** EXERCISE INPUT follows **

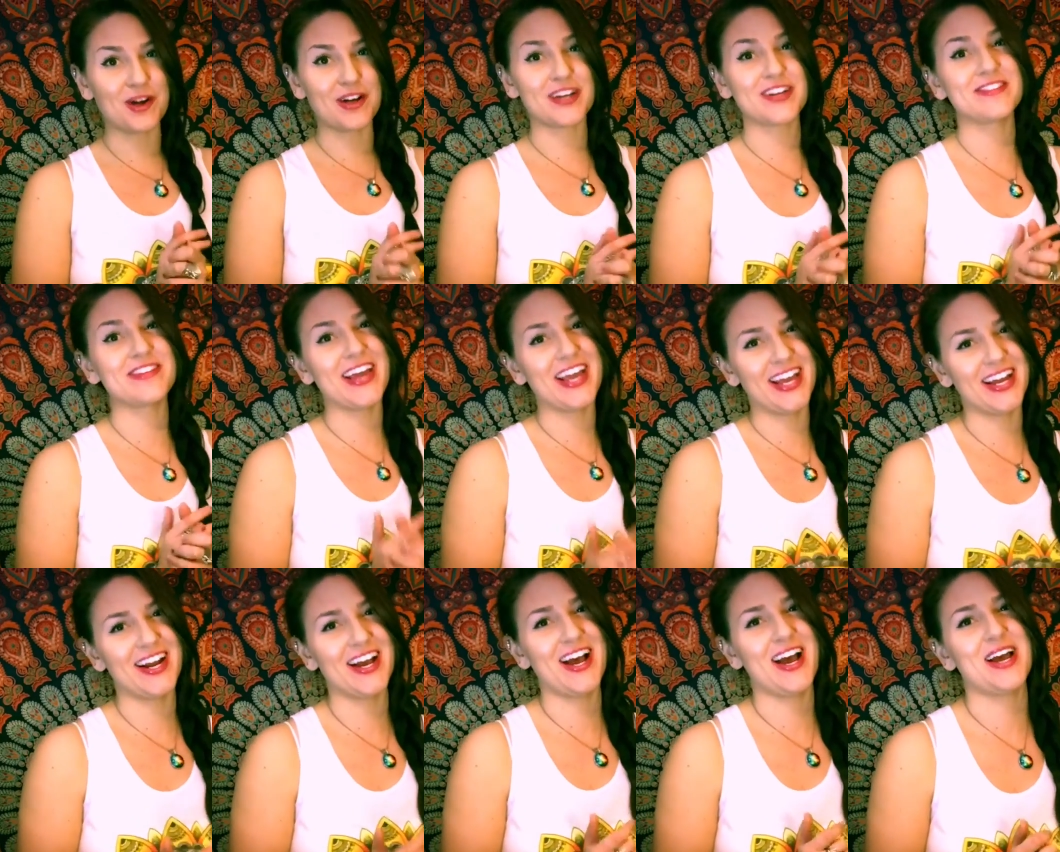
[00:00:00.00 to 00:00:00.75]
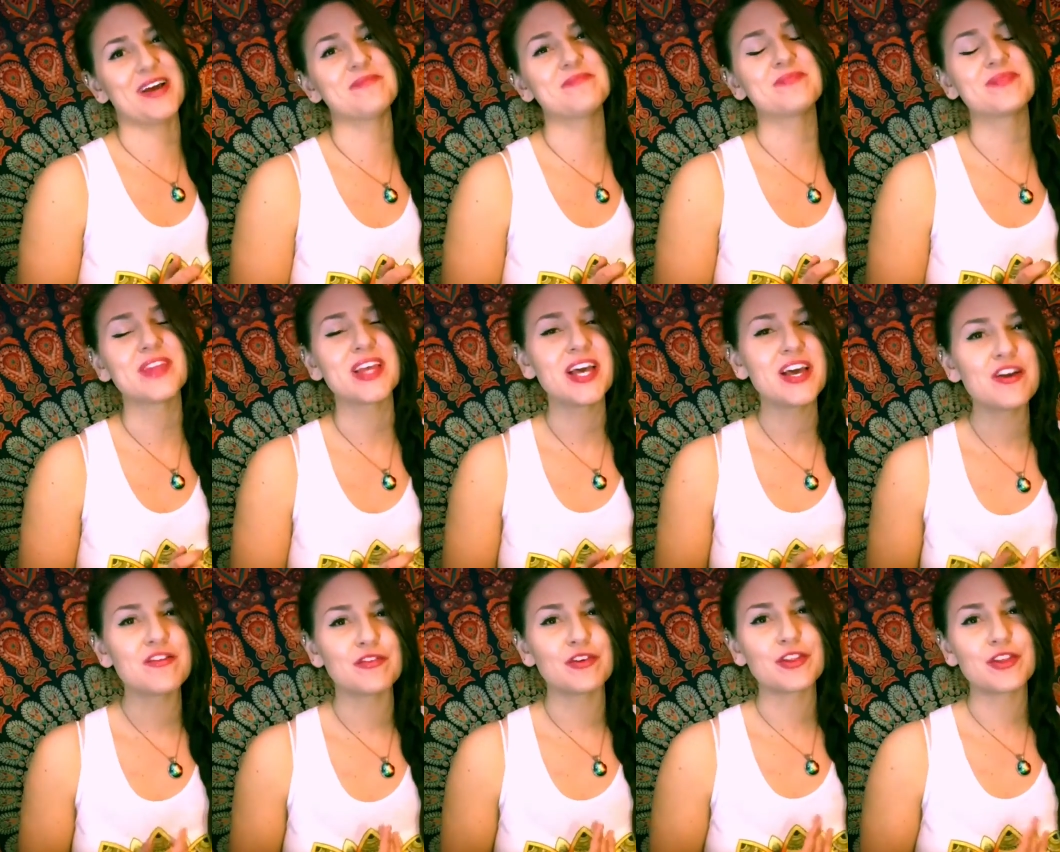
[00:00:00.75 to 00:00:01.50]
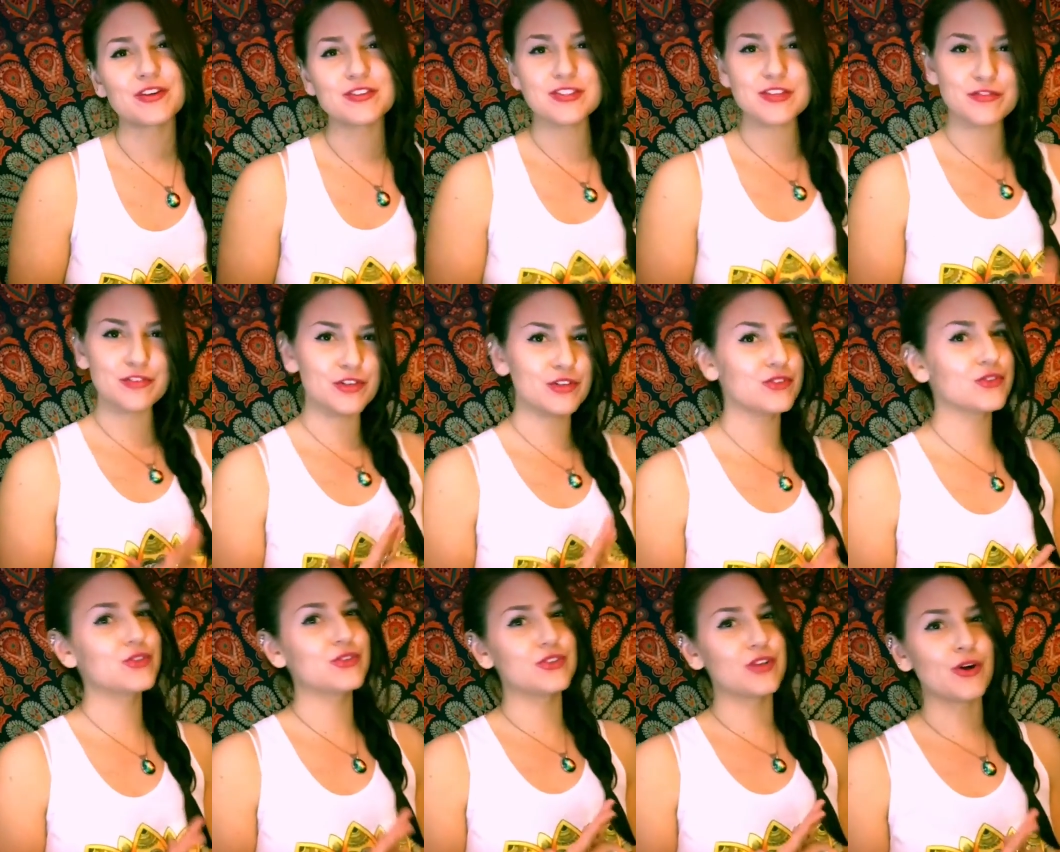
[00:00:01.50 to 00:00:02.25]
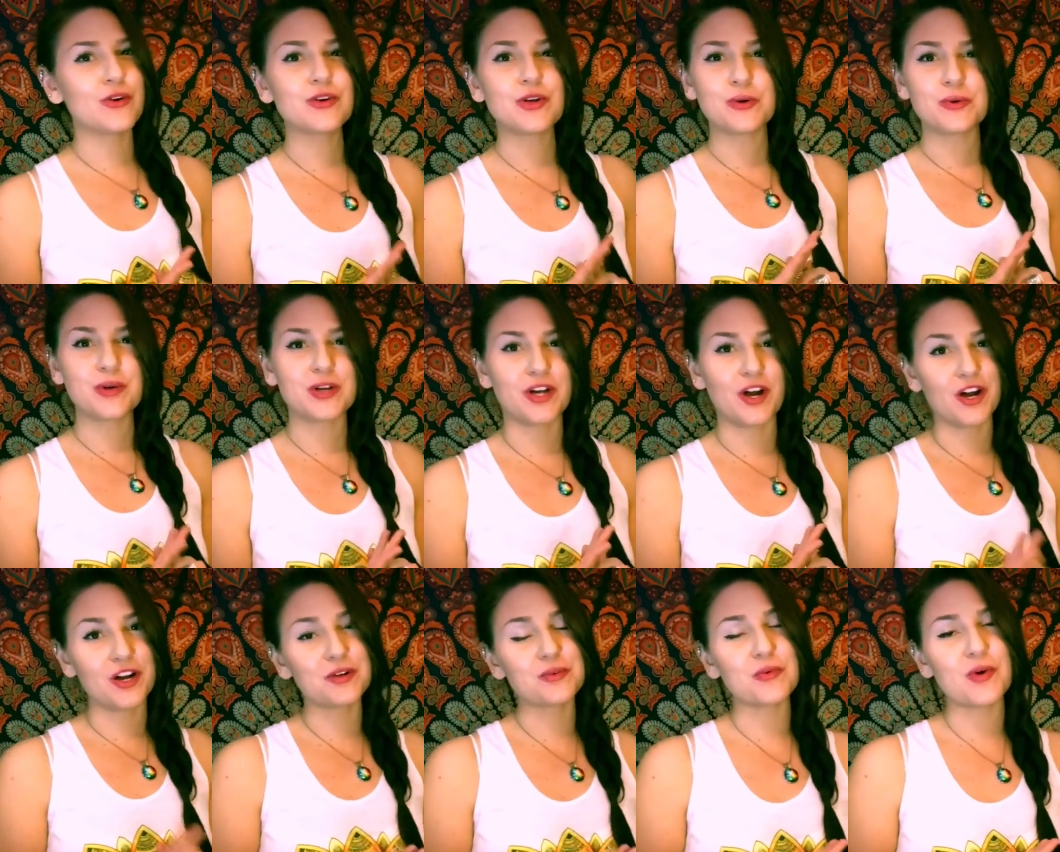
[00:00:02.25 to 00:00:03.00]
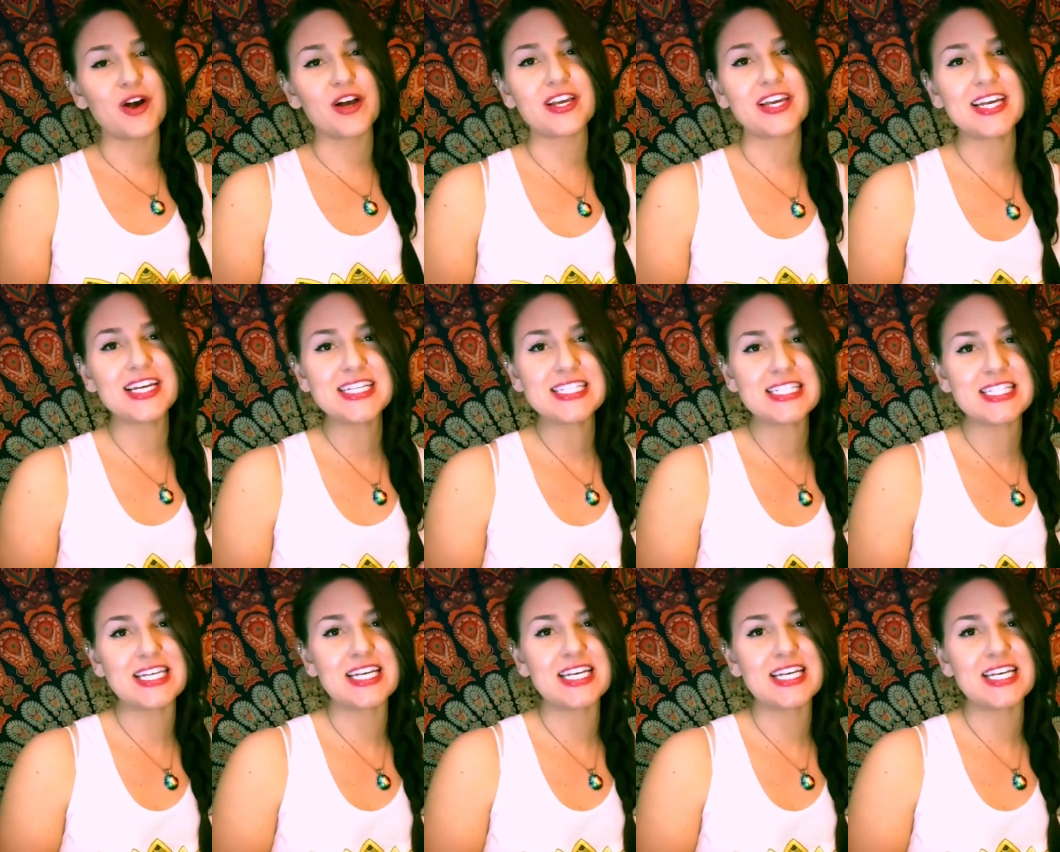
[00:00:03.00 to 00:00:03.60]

Walk of Anaheim. For those of you who don't know what Garden Walk is,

** End of EXERCISE INPUT **

- **TASK DIRECTIONS**
The data above must be given again in full and unaltered, minus its images.

- **ANSWER**
[00:00:00.00 to 00:00:00.75]
[00:00:00.75 to 00:00:01.50]
[00:00:01.50 to 00:00:02.25]
[00:00:02.25 to 00:00:03.00]
[00:00:03.00 to 00:00:03.60]

Walk of Anaheim. For those of you who don't know what Garden Walk is,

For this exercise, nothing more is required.